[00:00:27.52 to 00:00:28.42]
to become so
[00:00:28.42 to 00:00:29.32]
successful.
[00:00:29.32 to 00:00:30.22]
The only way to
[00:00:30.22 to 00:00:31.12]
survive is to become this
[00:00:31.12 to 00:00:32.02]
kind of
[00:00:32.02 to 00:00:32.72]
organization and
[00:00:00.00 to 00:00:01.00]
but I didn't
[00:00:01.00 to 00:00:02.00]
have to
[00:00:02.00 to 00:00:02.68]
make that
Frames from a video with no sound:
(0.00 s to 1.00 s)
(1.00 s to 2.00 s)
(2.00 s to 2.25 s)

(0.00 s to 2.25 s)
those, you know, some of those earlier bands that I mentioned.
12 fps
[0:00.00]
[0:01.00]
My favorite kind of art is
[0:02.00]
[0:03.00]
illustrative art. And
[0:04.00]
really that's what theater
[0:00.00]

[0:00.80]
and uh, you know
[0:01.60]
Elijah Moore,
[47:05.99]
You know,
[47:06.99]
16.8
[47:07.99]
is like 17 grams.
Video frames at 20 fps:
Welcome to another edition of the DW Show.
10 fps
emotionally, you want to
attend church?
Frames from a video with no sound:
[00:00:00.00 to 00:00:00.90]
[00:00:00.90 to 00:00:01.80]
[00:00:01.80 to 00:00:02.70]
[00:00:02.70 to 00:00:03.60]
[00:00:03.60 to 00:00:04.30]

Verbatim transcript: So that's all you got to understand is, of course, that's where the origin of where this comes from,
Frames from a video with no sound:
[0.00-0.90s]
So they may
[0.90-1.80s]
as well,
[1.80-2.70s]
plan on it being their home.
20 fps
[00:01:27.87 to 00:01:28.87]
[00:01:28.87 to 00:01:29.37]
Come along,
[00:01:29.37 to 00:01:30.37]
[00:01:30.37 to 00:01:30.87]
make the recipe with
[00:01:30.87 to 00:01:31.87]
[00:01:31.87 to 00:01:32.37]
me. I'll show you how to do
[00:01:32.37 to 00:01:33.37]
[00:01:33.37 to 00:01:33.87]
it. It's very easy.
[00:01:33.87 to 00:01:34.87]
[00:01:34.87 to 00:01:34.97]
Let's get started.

━━━━━━━━━━

▶ ACTIVITY: When you output the entries, keep every line exactly as it appears above.

▶ RESPONSE:
[00:00:27.52 to 00:00:28.42]
to become so
[00:00:28.42 to 00:00:29.32]
successful.
[00:00:29.32 to 00:00:30.22]
The only way to
[00:00:30.22 to 00:00:31.12]
survive is to become this
[00:00:31.12 to 00:00:32.02]
kind of
[00:00:32.02 to 00:00:32.72]
organization and
[00:00:00.00 to 00:00:01.00]
but I didn't
[00:00:01.00 to 00:00:02.00]
have to
[00:00:02.00 to 00:00:02.68]
make that
Frames from a video with no sound:
(0.00 s to 1.00 s)
(1.00 s to 2.00 s)
(2.00 s to 2.25 s)

(0.00 s to 2.25 s)
those, you know, some of those earlier bands that I mentioned.
12 fps
[0:00.00]
[0:01.00]
My favorite kind of art is
[0:02.00]
[0:03.00]
illustrative art. And
[0:04.00]
really that's what theater
[0:00.00]

[0:00.80]
and uh, you know
[0:01.60]
Elijah Moore,
[47:05.99]
You know,
[47:06.99]
16.8
[47:07.99]
is like 17 grams.
Video frames at 20 fps:
Welcome to another edition of the DW Show.
10 fps
emotionally, you want to
attend church?
Frames from a video with no sound:
[00:00:00.00 to 00:00:00.90]
[00:00:00.90 to 00:00:01.80]
[00:00:01.80 to 00:00:02.70]
[00:00:02.70 to 00:00:03.60]
[00:00:03.60 to 00:00:04.30]

Verbatim transcript: So that's all you got to understand is, of course, that's where the origin of where this comes from,
Frames from a video with no sound:
[0.00-0.90s]
So they may
[0.90-1.80s]
as well,
[1.80-2.70s]
plan on it being their home.
20 fps
[00:01:27.87 to 00:01:28.87]
[00:01:28.87 to 00:01:29.37]
Come along,
[00:01:29.37 to 00:01:30.37]
[00:01:30.37 to 00:01:30.87]
make the recipe with
[00:01:30.87 to 00:01:31.87]
[00:01:31.87 to 00:01:32.37]
me. I'll show you how to do
[00:01:32.37 to 00:01:33.37]
[00:01:33.37 to 00:01:33.87]
it. It's very easy.
[00:01:33.87 to 00:01:34.87]
[00:01:34.87 to 00:01:34.97]
Let's get started.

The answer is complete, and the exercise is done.